- Interactive map of Agriplace
- Coordinates: 52°11′33″N 106°40′53″W﻿ / ﻿52.19250°N 106.68139°W
- Country: Canada
- Province: Saskatchewan
- City: Saskatoon
- Sector: Riel Industrial Sector
- Annexed: 1980-1984

Government
- • Type: Municipal (Ward 5)
- • Administrative body: Saskatoon City Council
- • Councillor: Randy Donauer
- Time zone: UTC−6 (UTC)

= Agriplace, Saskatoon =

Agriplace is an industrial park located in the Riel Industrial Sector Suburban Development Area of Saskatoon, Saskatchewan. Industrial parks are usually located close to transport facilities, especially where more than one transport modalities coincide. Sk Hwy 16, the Yellowhead, Sk Hwy 11, and Sk Hwy 11 are all accessed directly from Agriplace. The Saskatoon John G. Diefenbaker International Airport is southwest of the Sk Hwy 16, the Yellowhead highway.

==Geography==
The land was annexed from the rural municipality of Corman Park between 1980 and 1984. The agriplace subdivision is nestled between three major trucking routes. Sk Hwy 16, the Yellowhead departs Saskatoon to North Battleford to the north west. Sk Hwy 11 to Prince Albert via Warman, and Sk Hwy 12 to Blaine Lake via Martensville mark the eastern boundary. 71st Street is the northern perimeter of the industrial park.

==History==
First laid out in the early 1980s, Agriplace became well known to Saskatonians through the decision to replace the original downtown Saskatoon Arena with a new indoor arena facility. Three major locations were considered: on the site of a decommissioned power plant just west of the original Arena location (lands now part of River Landing), a site in the North Industrial district east of Idylwyld Drive, and a site in the south portion of the yet-to-be-developed Agriplace. Ultimately, Agriplace was chosen for the location of Saskatchewan Place (later renamed Credit Union Centre), an initially controversial decision due to Agriplace's remote location relative to the rest of the city and the fact accessing the area requires driving on freeways (it was not until the extension of Marquis Drive in the early 2010s that motorists from Saskatoon were given a non-freeway/non-service road option for accessing the area).

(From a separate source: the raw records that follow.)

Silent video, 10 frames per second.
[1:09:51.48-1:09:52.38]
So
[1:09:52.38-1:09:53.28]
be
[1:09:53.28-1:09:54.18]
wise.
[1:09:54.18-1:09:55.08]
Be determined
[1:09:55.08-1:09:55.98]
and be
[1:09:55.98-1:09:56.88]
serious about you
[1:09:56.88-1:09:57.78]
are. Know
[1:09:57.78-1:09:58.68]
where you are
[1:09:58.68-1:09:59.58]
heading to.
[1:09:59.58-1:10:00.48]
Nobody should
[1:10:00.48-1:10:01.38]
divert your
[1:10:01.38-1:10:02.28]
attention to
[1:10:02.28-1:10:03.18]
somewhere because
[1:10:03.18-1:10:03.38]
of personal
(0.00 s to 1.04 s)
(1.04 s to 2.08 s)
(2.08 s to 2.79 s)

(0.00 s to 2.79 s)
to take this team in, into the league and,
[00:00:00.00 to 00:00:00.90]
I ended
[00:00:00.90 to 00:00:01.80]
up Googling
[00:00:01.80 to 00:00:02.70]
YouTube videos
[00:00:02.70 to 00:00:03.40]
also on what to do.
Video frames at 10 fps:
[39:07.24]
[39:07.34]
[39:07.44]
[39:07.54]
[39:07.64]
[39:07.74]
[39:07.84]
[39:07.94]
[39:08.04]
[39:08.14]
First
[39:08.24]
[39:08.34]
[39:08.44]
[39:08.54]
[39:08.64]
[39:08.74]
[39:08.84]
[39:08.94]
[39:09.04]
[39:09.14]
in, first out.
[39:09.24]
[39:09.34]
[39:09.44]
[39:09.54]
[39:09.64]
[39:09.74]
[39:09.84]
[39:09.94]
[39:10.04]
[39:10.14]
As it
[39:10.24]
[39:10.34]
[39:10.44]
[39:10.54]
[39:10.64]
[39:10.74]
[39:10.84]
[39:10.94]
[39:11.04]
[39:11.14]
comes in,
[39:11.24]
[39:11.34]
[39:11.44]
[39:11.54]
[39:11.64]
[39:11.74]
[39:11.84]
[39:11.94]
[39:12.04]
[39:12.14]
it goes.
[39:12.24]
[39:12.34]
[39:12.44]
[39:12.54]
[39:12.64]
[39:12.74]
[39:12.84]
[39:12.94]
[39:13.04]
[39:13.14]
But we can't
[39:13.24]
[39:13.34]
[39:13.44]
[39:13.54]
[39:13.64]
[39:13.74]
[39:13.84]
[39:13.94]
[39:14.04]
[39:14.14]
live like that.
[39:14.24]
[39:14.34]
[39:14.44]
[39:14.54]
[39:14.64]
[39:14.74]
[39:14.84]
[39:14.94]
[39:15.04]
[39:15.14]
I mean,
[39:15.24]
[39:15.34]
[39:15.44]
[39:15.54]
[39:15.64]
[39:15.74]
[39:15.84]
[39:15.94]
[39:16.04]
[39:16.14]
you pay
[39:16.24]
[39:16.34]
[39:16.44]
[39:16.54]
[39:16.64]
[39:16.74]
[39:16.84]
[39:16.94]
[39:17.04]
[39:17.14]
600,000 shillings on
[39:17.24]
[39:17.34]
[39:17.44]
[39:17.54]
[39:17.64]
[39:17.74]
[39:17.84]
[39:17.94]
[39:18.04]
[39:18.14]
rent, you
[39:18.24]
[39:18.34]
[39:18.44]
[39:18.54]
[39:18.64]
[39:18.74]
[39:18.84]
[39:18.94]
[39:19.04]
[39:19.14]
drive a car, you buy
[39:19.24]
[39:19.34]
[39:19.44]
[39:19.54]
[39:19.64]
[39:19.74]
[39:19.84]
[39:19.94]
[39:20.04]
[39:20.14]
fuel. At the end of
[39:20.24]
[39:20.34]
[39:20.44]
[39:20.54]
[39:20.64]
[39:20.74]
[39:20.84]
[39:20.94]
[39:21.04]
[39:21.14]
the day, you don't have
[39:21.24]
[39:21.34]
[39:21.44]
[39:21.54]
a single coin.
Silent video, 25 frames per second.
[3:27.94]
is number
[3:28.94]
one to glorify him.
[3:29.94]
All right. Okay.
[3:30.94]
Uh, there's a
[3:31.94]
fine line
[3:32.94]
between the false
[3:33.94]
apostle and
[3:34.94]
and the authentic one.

At one point the City of Saskatoon also pursued plans to relocate the city's exhibition grounds onto lands adjacent to the new arena and north of 60th Street West, but public opposition and lack of space led to this plan being dropped by the late 1980s.

Agriplace also received some additional notoriety when it first appeared on City maps. One of the area's major streets carries the name "Thatcher Avenue"; it appeared on maps the same year former MLA Colin Thatcher was on trial for murder, a sensational case that attracted international attention. In this case, however, the street wasn't named for Thatcher nor his father, former Saskatchewan Premier Ross Thatcher, but rather for a species of wheat, in keeping with the general naming conventions in the area.

In 2003, Saunders Avenue, one of the access roads into Credit Union Centre, was renamed Bill Hunter Avenue in honor of the hockey manager and promoter who attempted to get the St. Louis Blues National Hockey League team transferred to Saskatoon in the 1980s. The renaming was noted with irony as Hunter opposed the Agriplace location of the arena.

==Economy==
The agriplace industrial park is a mix of commercial and industrial concerns. Costco, a members only bulk grocery and department store, is a major employer in the agriplace district. SaskTel Centre, formerly named Credit Union Centre and Saskatchewan Place, is a 12,000-seat arena hosting sporting, concert and large events to Saskatoon. Canlan Ice Sports Agriplace Centre is located on Apex Street. The Husky truck stop has relocated from Circle Drive to Agriplace. Motel 6 an Tim Hortons have opened near the Husky.

In the Agriplace subdivision are located 48 sectors giving employment to 780 full-time employees and 221 part-time employees.